Когда Леха сказал об этом, Митя подумал, ратоборец шутит. Но тот и не думал шутить. Спросил: а что такого, что тебя удивило, брат? Митя стушевался и не сразу ответил, но, видя, что опекун чем–то вроде обижен, объяснил, как понимает обстановку. Неужели, спросил он, Леха Жбан или его командиры всерьез рассчитывают, что они вдруг выскочат из лесов и болот со своими копьями, луками да топориками и напугают супостата, владеющего современными военными технологиями и уже накинувшего на весь мир электронную удавку Интернета? Надеяться, по мнению Мити, можно только на то, что у какого–нибудь генерала Анупряка начнутся корчи и он лопнет от смеха.

— Ах, вот ты о чем, — понял наконец Леха Жбан. — Значит, непосвященный. Но мог бы сам догадаться: все, что ты видишь, маскировка. Почему не расспросил ни о чем Улиту, с ним у тебя вроде бы вась–вась?

— Маскировка? Хочешь сказать, все эти блиндажи, голубиная почта и все прочее — только видимость? И что же за этим скрывается?

— Будет приказ, сам увидишь, — важно ответил Леха. — Вроде ты парень башковитый, Митяй, личину умеешь менять, а иногда такое ляпнешь, тошно слушать.

— Что же такое я ляпнул, от чего тебе тошно? — в свой черед насупился Митя. Они сидели у вечернего костра вдвоем, поблизости затихал к ночи лагерь. Дозорный Тишка Кафтан от скуки поглядывал за ними из–за соснового ствола. Молоденький совсем, лет пятнадцати, играл в чукчу.

— Как думаешь, — сощурился Леха, — Россию отдали и назад не заберем? Зачем тогда жить?

Митю поразил и сам вопрос, и какая–то неожиданная злоба, проступившая в голосе мирного ратоборца. Злоба, не сулившая ничего хорошего. Никому. И ее носителю тоже. Митя ответил растерянно:

— Как вернешь, она давно не наша.

— Кто тебе наплел? Болтуны московские?

— Это правда, Леха. Пустыми мечтами бабы себя тешат. История обратного хода не имеет. Наши предки все просрали.

— Предки, значит, виноваты?

Злоба в зрачках и в голосе не утихала, и Мите показалось, опекун нацелился врезать ему по рогам.

— Успокойся, ты чего? Я ведь не радуюсь, горюю. Но чего не вернуть, того не вернуть. Подохнем холопами, как и жили.

— За себя отвечай, не за всех, — посоветовал Леха. — Только запомни, холопы не те, кто на самом деле холопы, а те, кто про себя так думает. Так–то, москвич. Каша у тебя в голове.

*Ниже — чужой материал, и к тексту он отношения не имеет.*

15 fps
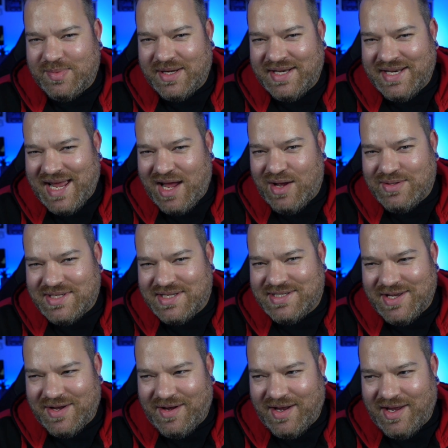and now's the
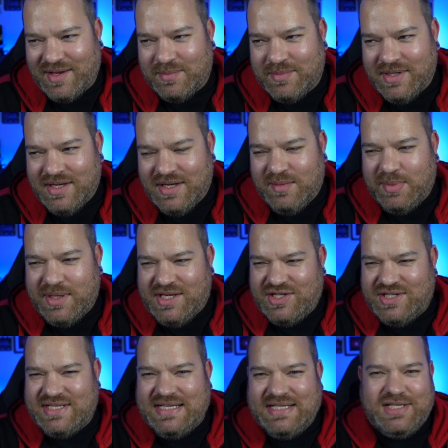time, but you
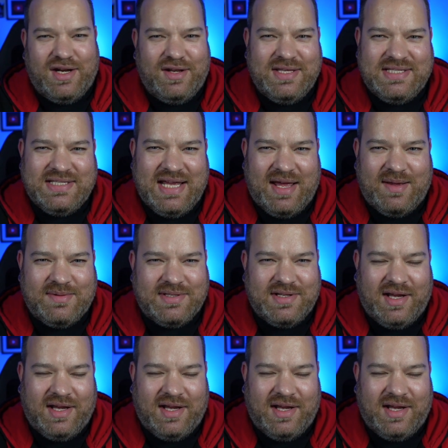just need to know the steps.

Митя не захотел продолжать опасный разговор. Он выудил из золы картофелину, обдул, покидал из ладони в ладонь — и съел, обжигаясь, вместе с похрустывающей корочкой. Чуть позже спросил:

— Леха, а ты сам видел Марфу–кудесницу?

Он и раньше об этом спрашивал, но опекун как–то ловко уклонялся от ответа. Сейчас вдруг заговорил охотно.

— Вот именно, Марфа. По–твоему, тоже холопка?

— Откуда мне знать. Какая она?

— Какая? Как и все, обыкновенная женщина. Из бывших пенсионерок. Пришлая, как и ты. На Северах десять лет назад про нее слыхом не слыхали.

— Так ты видел ее или нет?

— Видел, не видел, ну чего заладил? — Леха хотел вторично разозлиться, но внезапно заулыбался. — А знаешь, сколько за нее деньжищ дают?

— Вроде десять лимонов?

— Ага, десять. Но поймать не могут. Был случай, Марфа в скиту жила, силу копила, не здесь, в срединной полосе, куда колпак не достает… Выследили ее, окружили. Весь лес взяли в кольцо. Технику согнали со всего региона, самых крутых коммандос послали, чтобы взять живой или мертвой. Представь, Митяй, на одну бабу — целое войско.